Problem description
Copy the data that appears below exactly. Drop the pictures.
START Provided data
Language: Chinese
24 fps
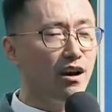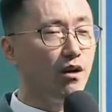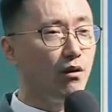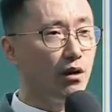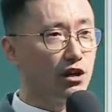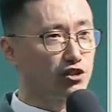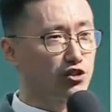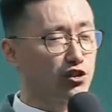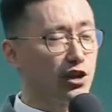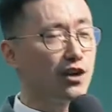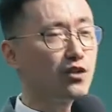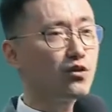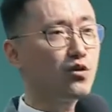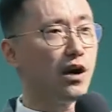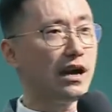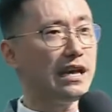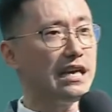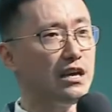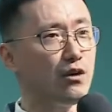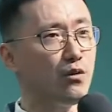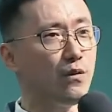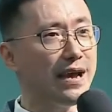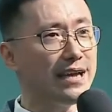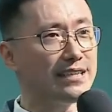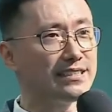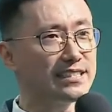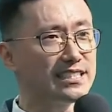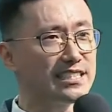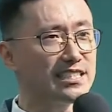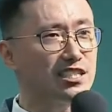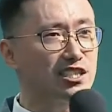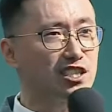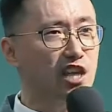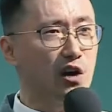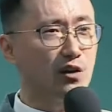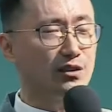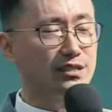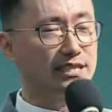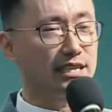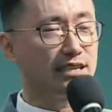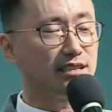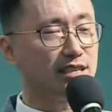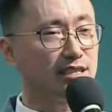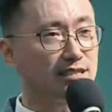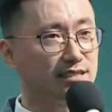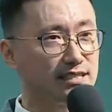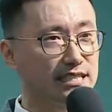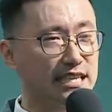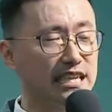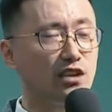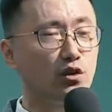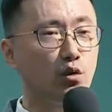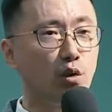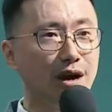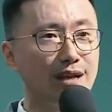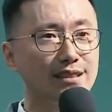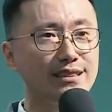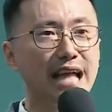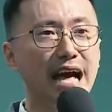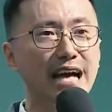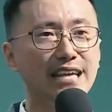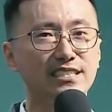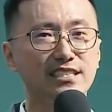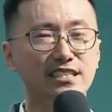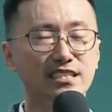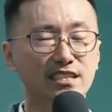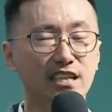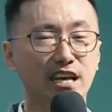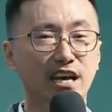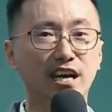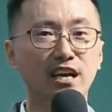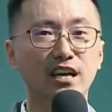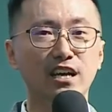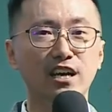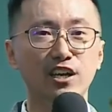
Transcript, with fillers: 我算过一位自动型的星光大师呢，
END Provided data
Task result
Language: Chinese
24 fps
Transcript, with fillers: 我算过一位自动型的星光大师呢，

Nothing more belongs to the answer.